__TASK TO COMPLETE__.
Except for the pictures, reproduce the records word for word.

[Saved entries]
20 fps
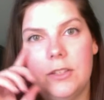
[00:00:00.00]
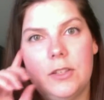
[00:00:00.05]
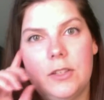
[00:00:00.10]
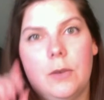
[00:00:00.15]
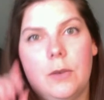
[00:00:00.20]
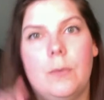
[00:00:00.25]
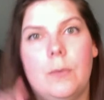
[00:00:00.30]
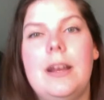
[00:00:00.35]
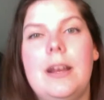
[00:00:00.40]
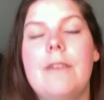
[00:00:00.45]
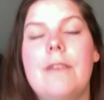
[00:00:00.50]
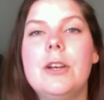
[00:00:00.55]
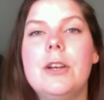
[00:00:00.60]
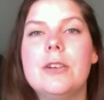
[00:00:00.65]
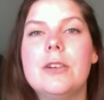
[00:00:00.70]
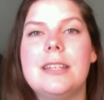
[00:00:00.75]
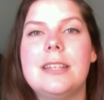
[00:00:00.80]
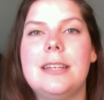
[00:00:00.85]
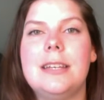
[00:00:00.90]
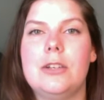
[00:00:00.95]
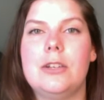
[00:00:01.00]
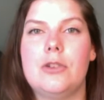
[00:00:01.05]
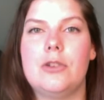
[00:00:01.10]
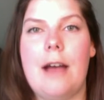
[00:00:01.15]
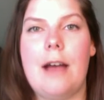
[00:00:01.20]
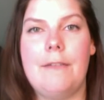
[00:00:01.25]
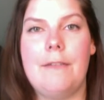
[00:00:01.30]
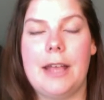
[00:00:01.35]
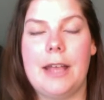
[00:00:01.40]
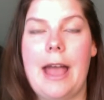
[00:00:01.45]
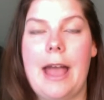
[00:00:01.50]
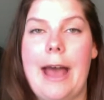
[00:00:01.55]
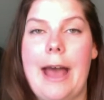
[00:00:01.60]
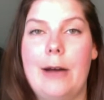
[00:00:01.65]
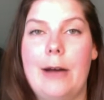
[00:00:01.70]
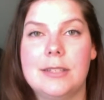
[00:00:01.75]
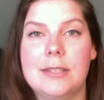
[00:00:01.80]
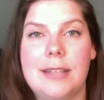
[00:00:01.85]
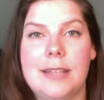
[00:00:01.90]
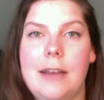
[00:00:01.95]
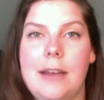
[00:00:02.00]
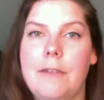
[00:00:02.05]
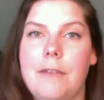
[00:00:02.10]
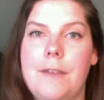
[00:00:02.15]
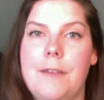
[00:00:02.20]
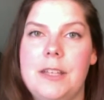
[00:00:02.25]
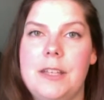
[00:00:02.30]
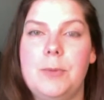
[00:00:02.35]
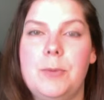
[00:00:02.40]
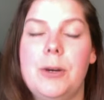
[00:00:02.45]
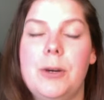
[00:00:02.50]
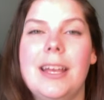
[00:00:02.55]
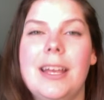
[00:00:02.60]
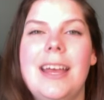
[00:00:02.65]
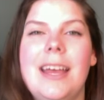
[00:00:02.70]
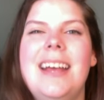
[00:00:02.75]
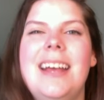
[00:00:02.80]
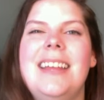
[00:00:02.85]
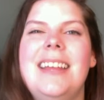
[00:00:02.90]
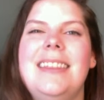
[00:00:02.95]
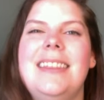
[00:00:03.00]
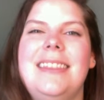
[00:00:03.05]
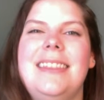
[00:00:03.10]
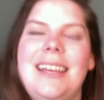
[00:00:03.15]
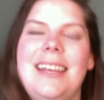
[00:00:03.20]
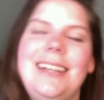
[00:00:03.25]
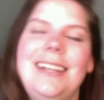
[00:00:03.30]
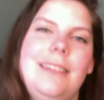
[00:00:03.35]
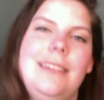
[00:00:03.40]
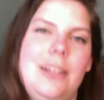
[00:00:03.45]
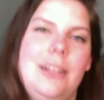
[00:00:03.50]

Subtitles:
So whenever you're sending traffic outside of Facebook, they,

__ANSWER TO THIS TASK__.
20 fps
[00:00:00.00]
[00:00:00.05]
[00:00:00.10]
[00:00:00.15]
[00:00:00.20]
[00:00:00.25]
[00:00:00.30]
[00:00:00.35]
[00:00:00.40]
[00:00:00.45]
[00:00:00.50]
[00:00:00.55]
[00:00:00.60]
[00:00:00.65]
[00:00:00.70]
[00:00:00.75]
[00:00:00.80]
[00:00:00.85]
[00:00:00.90]
[00:00:00.95]
[00:00:01.00]
[00:00:01.05]
[00:00:01.10]
[00:00:01.15]
[00:00:01.20]
[00:00:01.25]
[00:00:01.30]
[00:00:01.35]
[00:00:01.40]
[00:00:01.45]
[00:00:01.50]
[00:00:01.55]
[00:00:01.60]
[00:00:01.65]
[00:00:01.70]
[00:00:01.75]
[00:00:01.80]
[00:00:01.85]
[00:00:01.90]
[00:00:01.95]
[00:00:02.00]
[00:00:02.05]
[00:00:02.10]
[00:00:02.15]
[00:00:02.20]
[00:00:02.25]
[00:00:02.30]
[00:00:02.35]
[00:00:02.40]
[00:00:02.45]
[00:00:02.50]
[00:00:02.55]
[00:00:02.60]
[00:00:02.65]
[00:00:02.70]
[00:00:02.75]
[00:00:02.80]
[00:00:02.85]
[00:00:02.90]
[00:00:02.95]
[00:00:03.00]
[00:00:03.05]
[00:00:03.10]
[00:00:03.15]
[00:00:03.20]
[00:00:03.25]
[00:00:03.30]
[00:00:03.35]
[00:00:03.40]
[00:00:03.45]
[00:00:03.50]

Subtitles:
So whenever you're sending traffic outside of Facebook, they,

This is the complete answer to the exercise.